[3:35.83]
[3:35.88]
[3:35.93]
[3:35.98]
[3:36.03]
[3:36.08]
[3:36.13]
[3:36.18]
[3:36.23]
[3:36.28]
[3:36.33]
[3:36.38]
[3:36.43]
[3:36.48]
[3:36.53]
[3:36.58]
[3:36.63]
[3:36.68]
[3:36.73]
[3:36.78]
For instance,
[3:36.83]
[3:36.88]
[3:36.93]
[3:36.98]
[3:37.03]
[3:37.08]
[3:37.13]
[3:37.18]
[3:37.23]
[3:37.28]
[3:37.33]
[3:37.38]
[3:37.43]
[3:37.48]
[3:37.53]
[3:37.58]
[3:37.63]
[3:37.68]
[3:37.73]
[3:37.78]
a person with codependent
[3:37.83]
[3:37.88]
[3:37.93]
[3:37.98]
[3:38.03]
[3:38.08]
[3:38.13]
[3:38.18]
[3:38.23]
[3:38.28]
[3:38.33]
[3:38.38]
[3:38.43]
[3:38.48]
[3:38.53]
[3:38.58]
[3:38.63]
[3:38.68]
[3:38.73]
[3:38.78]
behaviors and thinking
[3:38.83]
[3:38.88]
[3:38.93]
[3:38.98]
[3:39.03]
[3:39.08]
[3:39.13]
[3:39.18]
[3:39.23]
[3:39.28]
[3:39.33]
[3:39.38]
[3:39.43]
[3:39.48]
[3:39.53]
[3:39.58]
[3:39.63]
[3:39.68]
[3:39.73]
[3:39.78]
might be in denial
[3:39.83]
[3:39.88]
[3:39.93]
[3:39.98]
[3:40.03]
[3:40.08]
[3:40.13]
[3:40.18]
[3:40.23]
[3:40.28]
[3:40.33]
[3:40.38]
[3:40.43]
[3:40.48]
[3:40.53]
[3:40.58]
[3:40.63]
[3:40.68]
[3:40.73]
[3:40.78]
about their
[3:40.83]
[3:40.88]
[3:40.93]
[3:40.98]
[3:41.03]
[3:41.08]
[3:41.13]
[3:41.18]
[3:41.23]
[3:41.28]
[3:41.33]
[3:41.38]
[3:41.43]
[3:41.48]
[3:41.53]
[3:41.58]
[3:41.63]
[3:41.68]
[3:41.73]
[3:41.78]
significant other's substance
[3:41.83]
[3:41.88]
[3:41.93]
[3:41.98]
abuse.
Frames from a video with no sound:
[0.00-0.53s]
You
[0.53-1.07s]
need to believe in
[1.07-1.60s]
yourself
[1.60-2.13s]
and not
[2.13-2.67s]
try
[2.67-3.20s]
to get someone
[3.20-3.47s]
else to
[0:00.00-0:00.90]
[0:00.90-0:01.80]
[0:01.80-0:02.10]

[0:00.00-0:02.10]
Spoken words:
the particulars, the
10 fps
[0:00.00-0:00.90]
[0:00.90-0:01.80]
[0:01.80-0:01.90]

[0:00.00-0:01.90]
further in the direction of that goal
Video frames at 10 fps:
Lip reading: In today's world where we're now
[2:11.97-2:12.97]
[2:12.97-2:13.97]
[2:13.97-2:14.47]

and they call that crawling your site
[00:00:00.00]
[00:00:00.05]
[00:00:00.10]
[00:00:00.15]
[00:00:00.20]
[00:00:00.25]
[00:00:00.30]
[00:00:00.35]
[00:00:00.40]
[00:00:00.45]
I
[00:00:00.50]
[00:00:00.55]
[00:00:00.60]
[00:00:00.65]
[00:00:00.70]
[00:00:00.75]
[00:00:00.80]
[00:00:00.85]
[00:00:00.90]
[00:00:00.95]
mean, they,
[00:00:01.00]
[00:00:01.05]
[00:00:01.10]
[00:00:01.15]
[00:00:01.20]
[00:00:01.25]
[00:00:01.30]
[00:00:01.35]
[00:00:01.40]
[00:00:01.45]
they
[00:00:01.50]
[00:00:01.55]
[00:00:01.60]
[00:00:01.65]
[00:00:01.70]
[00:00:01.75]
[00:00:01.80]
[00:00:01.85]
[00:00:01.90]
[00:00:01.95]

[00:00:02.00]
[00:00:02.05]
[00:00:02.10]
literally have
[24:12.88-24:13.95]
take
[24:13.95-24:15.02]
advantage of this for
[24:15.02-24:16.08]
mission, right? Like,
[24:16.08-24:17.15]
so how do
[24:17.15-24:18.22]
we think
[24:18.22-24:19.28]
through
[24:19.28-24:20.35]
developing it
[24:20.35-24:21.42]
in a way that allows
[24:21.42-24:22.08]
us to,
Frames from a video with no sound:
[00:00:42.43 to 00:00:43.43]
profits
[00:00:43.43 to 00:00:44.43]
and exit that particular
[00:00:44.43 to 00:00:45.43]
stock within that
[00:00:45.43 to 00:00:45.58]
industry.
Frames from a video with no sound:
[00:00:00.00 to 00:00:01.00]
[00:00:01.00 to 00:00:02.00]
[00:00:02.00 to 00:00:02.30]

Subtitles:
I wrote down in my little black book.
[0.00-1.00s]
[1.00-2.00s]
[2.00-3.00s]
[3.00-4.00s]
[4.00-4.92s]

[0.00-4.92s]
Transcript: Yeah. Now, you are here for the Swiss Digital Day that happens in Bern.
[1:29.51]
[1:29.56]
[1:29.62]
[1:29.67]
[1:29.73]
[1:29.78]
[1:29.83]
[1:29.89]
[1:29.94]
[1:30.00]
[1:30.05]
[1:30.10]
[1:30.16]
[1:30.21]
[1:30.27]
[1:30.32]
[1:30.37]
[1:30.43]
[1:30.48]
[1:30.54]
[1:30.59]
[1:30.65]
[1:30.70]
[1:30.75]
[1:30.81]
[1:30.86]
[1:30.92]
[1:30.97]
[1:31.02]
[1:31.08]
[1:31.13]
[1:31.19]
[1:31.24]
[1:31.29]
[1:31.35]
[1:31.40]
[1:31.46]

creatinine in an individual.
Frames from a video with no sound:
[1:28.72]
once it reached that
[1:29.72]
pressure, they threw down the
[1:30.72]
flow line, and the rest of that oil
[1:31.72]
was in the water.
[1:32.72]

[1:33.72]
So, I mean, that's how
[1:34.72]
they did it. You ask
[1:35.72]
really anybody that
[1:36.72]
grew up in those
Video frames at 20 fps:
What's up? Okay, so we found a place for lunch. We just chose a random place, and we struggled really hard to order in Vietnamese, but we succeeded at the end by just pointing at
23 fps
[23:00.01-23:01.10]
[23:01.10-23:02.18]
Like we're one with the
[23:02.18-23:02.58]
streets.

━━━━

### Your objective
Transcribe, exactly and without additions, the lines of the records above, beginning with the line that contains "[24:21.42-24:22.08]" and ending with the line that contains "[00:00:00.00 to 00:00:01.00]", both included.

### Exercise result
[24:21.42-24:22.08]
us to,
Frames from a video with no sound:
[00:00:42.43 to 00:00:43.43]
profits
[00:00:43.43 to 00:00:44.43]
and exit that particular
[00:00:44.43 to 00:00:45.43]
stock within that
[00:00:45.43 to 00:00:45.58]
industry.
Frames from a video with no sound:
[00:00:00.00 to 00:00:01.00]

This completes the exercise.